First, we binarize the whole image and find the best threshold. Then we cropped the word DESCRIPTION from the image and pasted it on a black background with the same size as the image which will be our template.




















And then the correlation technique was applied. The FT of the template was multiplied with the conjugate of the FT of the image. Then the fftshift of the product was taken.
The image above shows three instances of the word DESCRIPTION in the image which is what we have expected. We can see these instances from the bright spots where the correlation is high.

I want to give myself a grade of 9 in this activity. Although I have used the image processing techniques I have learned, I was not able to come up with a more enhanced text image. Again, Gilbert was acknowledged for this activity.

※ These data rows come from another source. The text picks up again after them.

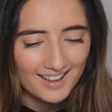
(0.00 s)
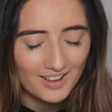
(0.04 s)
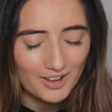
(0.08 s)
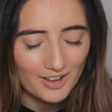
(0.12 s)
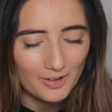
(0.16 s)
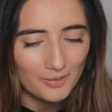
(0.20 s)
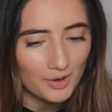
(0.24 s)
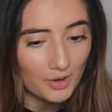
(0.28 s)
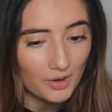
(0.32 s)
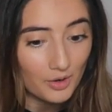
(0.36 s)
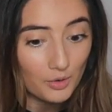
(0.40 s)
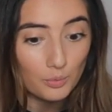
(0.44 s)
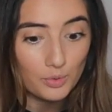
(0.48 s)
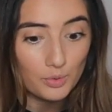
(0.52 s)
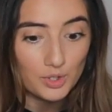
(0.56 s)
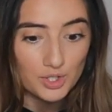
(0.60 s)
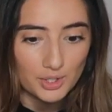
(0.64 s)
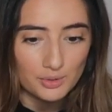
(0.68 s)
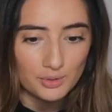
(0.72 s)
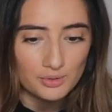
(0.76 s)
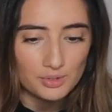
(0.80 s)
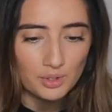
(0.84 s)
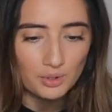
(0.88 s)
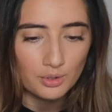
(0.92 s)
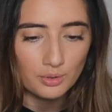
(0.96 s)
Oh my god, wish
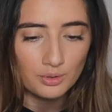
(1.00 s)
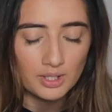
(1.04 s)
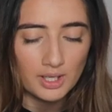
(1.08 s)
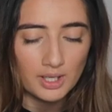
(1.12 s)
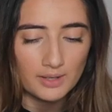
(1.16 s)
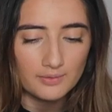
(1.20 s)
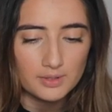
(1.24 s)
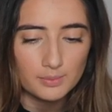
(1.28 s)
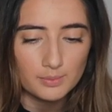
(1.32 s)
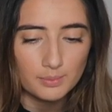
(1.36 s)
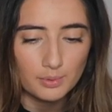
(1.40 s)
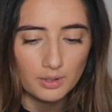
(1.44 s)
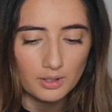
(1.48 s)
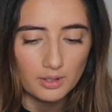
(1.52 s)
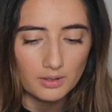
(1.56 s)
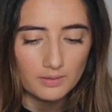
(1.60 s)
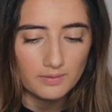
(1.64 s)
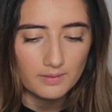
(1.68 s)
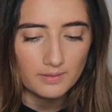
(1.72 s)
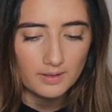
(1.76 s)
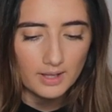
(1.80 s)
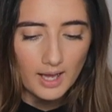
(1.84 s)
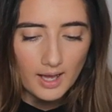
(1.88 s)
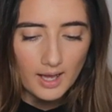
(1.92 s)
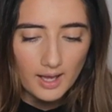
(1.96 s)
I was cool enough to pull off
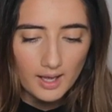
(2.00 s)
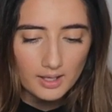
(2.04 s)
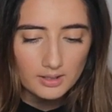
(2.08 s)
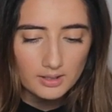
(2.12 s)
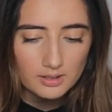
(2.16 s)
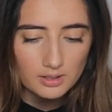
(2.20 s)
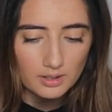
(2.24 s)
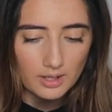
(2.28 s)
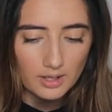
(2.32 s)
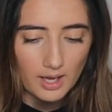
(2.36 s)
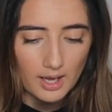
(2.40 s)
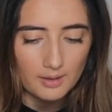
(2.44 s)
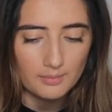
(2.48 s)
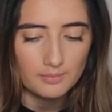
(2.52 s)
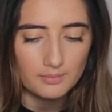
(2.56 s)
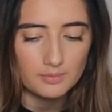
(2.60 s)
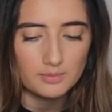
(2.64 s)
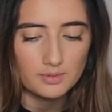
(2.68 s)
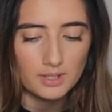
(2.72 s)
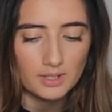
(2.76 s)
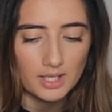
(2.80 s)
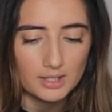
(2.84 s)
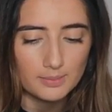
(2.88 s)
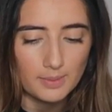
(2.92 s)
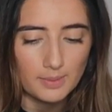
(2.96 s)
of that. Okay,
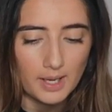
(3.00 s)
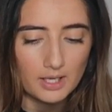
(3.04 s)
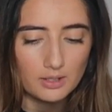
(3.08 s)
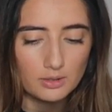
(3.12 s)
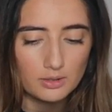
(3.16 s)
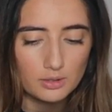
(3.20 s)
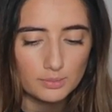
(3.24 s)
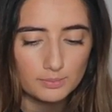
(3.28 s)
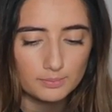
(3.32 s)
next page.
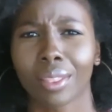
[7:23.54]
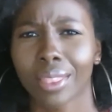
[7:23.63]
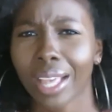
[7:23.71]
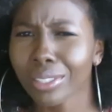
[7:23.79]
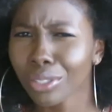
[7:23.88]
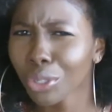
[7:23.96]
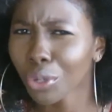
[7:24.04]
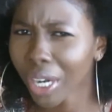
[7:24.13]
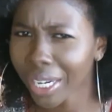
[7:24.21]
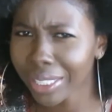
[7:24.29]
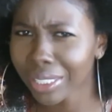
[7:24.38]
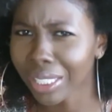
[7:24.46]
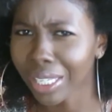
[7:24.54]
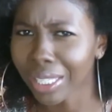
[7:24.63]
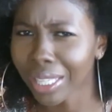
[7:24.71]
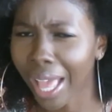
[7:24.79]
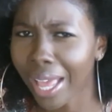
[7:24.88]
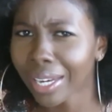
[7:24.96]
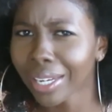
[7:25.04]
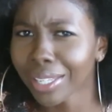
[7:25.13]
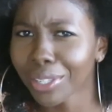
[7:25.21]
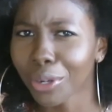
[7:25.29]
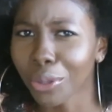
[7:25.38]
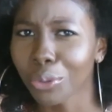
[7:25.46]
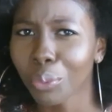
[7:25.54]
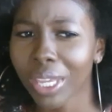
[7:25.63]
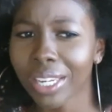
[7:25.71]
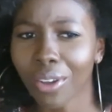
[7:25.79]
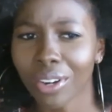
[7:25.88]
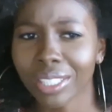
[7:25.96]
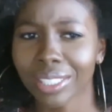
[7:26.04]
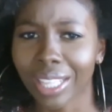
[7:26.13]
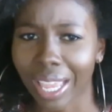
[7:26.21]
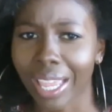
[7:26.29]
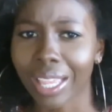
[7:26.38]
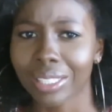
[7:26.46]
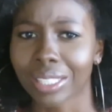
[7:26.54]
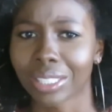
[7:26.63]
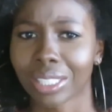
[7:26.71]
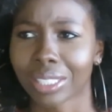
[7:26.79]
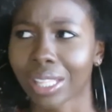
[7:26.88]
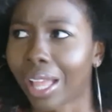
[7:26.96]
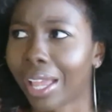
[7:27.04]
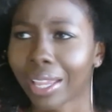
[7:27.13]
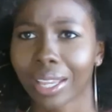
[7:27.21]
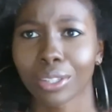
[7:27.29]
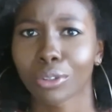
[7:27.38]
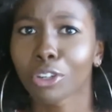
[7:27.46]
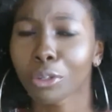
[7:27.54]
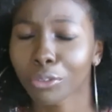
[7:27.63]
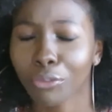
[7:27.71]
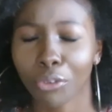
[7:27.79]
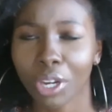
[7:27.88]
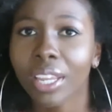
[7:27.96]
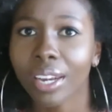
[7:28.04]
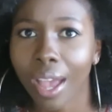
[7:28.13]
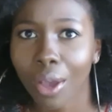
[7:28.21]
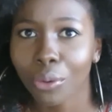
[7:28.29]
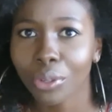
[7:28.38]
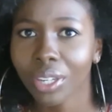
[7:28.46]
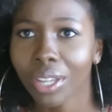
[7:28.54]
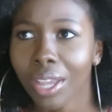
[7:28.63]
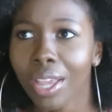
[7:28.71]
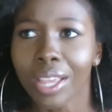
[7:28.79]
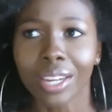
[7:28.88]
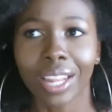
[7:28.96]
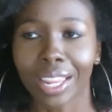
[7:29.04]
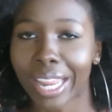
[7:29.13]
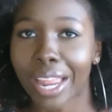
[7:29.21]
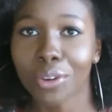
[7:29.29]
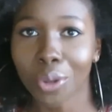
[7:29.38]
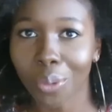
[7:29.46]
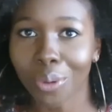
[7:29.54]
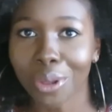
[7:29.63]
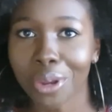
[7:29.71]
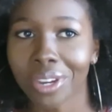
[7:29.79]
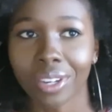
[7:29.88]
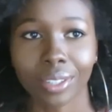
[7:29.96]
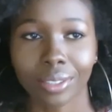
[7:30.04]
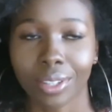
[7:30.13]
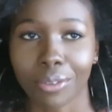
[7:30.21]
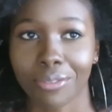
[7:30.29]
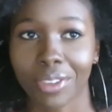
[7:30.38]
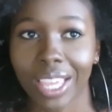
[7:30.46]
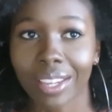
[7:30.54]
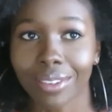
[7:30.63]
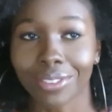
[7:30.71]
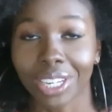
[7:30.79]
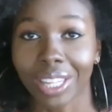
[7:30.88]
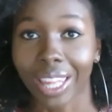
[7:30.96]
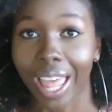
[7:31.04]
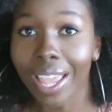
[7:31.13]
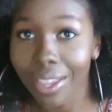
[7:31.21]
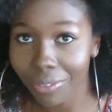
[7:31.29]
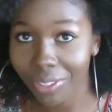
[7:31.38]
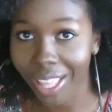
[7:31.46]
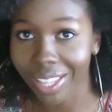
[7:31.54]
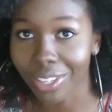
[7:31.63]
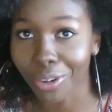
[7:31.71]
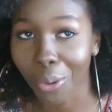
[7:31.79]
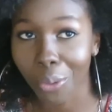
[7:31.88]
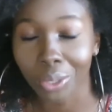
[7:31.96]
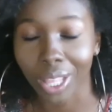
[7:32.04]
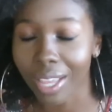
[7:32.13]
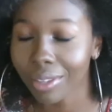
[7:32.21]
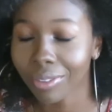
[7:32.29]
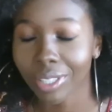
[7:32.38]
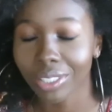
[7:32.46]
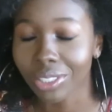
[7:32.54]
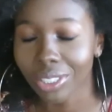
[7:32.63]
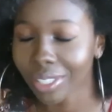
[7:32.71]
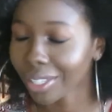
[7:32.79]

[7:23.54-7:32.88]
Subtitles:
that's crazy that, you know, you wait all these days and just like freaking out, like not knowing the fate of your life, like your whole life could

ACTIVITY 9 - Binary Operations

This activity is an integration of everything we have learned to determine the best estimate area in pixel count of simulated "cells". In addition, we are going to use more morphological operators such as the closing and opening operator for enhancing and analyzing binarized images.
The image above which is an image of scattered punched paper digitized using a flatbed scanner was utilized in this activity. We imagine that the circles are imaged cells on a slide. Our primary goal: estimate the area of ONE "cell".

We begin the task by dividing the whole image into 256 x 256 subimages. Each subimage was opened in grayscale. A sample subimage was shown below.
The threshold of the subimage was obtained from its histogram. The threshold is important in order to separate the background from the cell, which is our region of interest (ROI). Then the subimage was binarize using the Scilab function im2bw.
In order to emphasize the separation of ROI from the background, we implemented opening and closing operator using the dilate and erode functions which are built-in functions in Scilab.

//opening
image1 = erode(dilate(image));
Opening operator removes small objects inside the cell.

//closing
image2 = dilate(erode(image1));

While closing operator removes small holes on the background.

After doing morphological operations, we have now a cleaner image of the cells. Then, contiguous blobs are formed within each subimage. The bwlabel function was used to label each blob on the subimage. The area or the number of pixels of each blob was measured from each subimage and then tallied.

//area computation
[L, n] = bwlabel(image2);
area = [];
for i = 1:n
area(i) = sum(i==L);
end

From the histogram of the areas, the average of the area was taken from the range of areas with high occurrences. The calculated mean area was found to be 526 pixels with a standard deviation of 24.67. In order to verify this calculation, a single "cell" was taken from the whole image, binarized and then summed in order to get the area in pixel.
The area of a single cell was measured to be 535 pixels. In comparison to the calculated area, a 1.76% error was obtained.

I will give myself a grade of 10/10 for finishing this activity. Aside from obtaining a small percentage error, I understand most part of the activity. I was able to apply image processing and area calculation techniques I have learned in previous activity. I think that using bwlabel function in calculating the area of each blob in a subimage was a clever idea. As always, I want to acknowledged Gilbert in helping me understand the activity.